• [Aim of the exercise]
Print every line of the listing below, starting with the line that holds "(0.00 s to 1.00 s)" and going on through the line that holds "(8.00 s to 9.00 s)", both included, and print nothing else.

# # # #

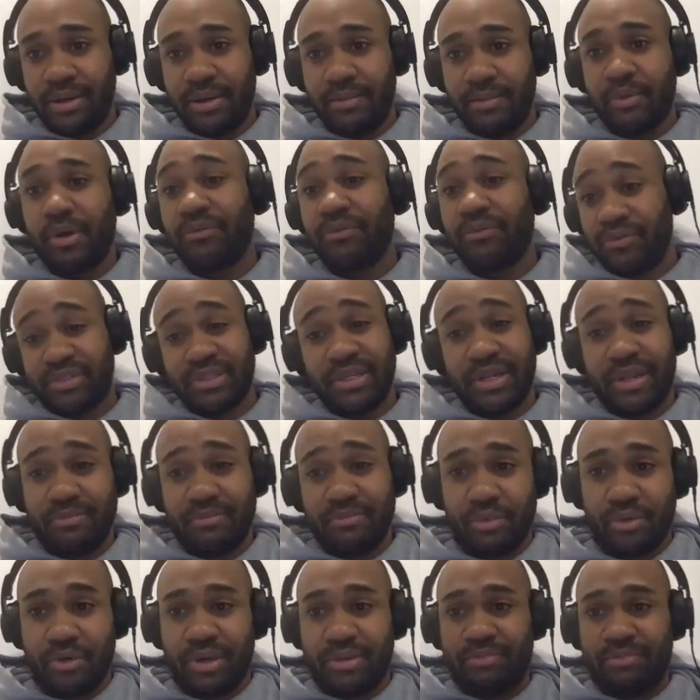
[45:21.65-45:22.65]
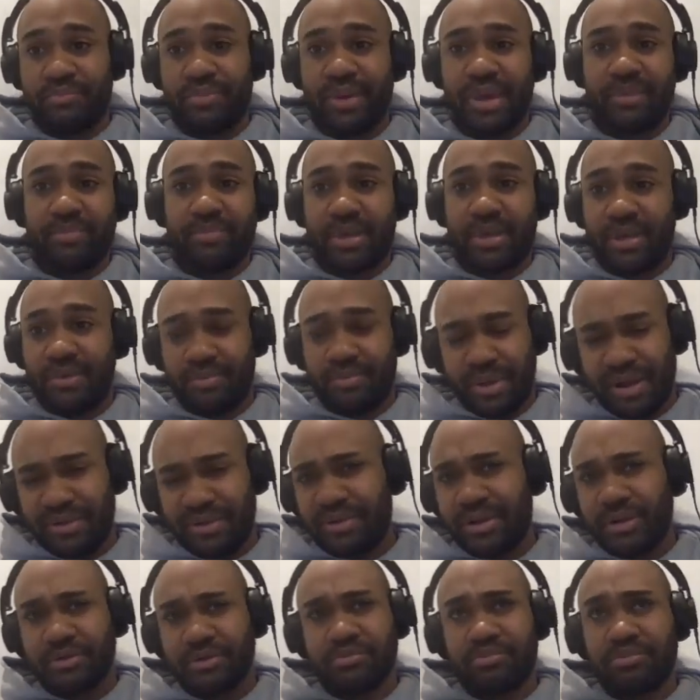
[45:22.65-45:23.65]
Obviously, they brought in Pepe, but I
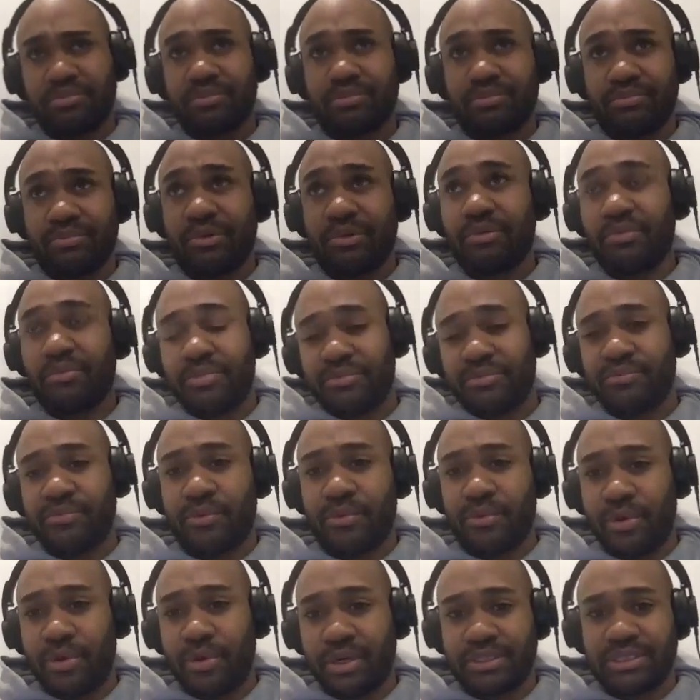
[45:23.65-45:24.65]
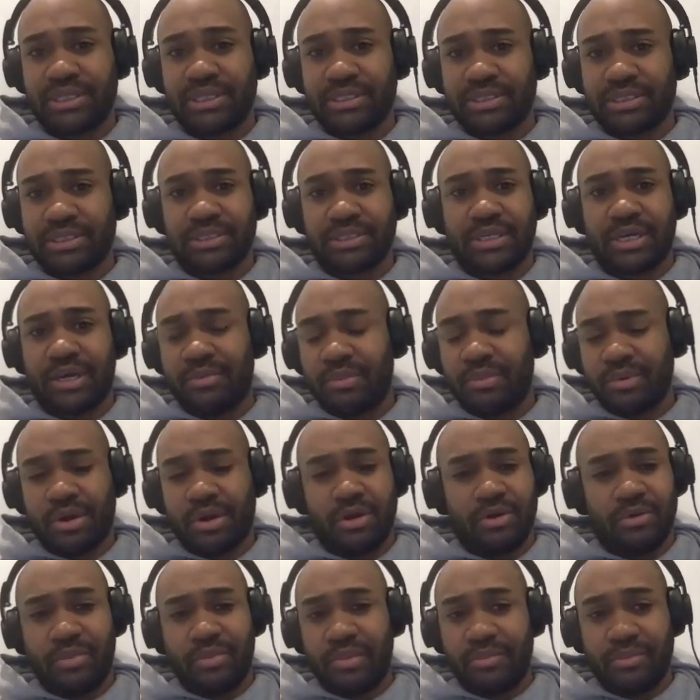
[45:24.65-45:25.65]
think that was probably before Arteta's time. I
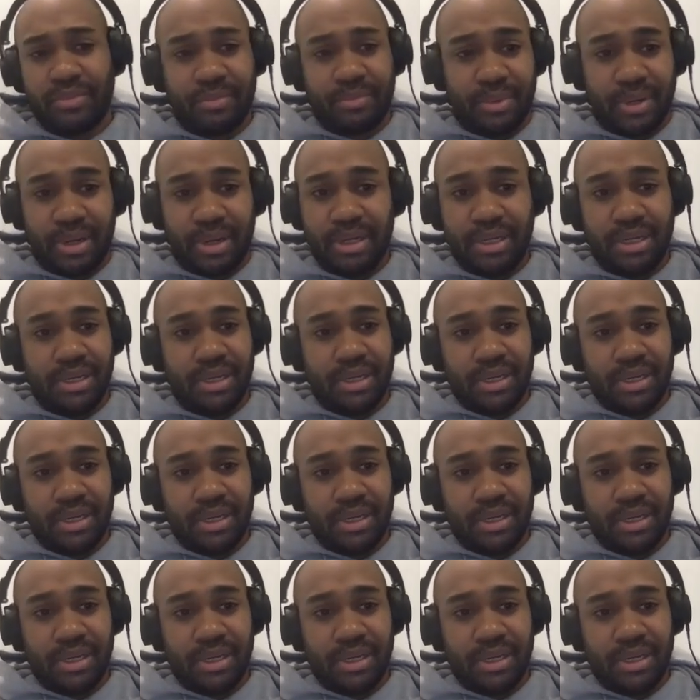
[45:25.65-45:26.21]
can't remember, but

# # # #

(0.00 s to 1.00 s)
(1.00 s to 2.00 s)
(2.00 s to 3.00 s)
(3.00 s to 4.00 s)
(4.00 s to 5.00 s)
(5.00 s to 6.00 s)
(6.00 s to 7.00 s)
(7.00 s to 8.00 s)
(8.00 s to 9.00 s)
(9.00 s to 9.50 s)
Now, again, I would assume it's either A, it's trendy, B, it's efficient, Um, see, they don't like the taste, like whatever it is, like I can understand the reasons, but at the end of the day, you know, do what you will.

# # # #

• [Final answer]
(0.00 s to 1.00 s)
(1.00 s to 2.00 s)
(2.00 s to 3.00 s)
(3.00 s to 4.00 s)
(4.00 s to 5.00 s)
(5.00 s to 6.00 s)
(6.00 s to 7.00 s)
(7.00 s to 8.00 s)
(8.00 s to 9.00 s)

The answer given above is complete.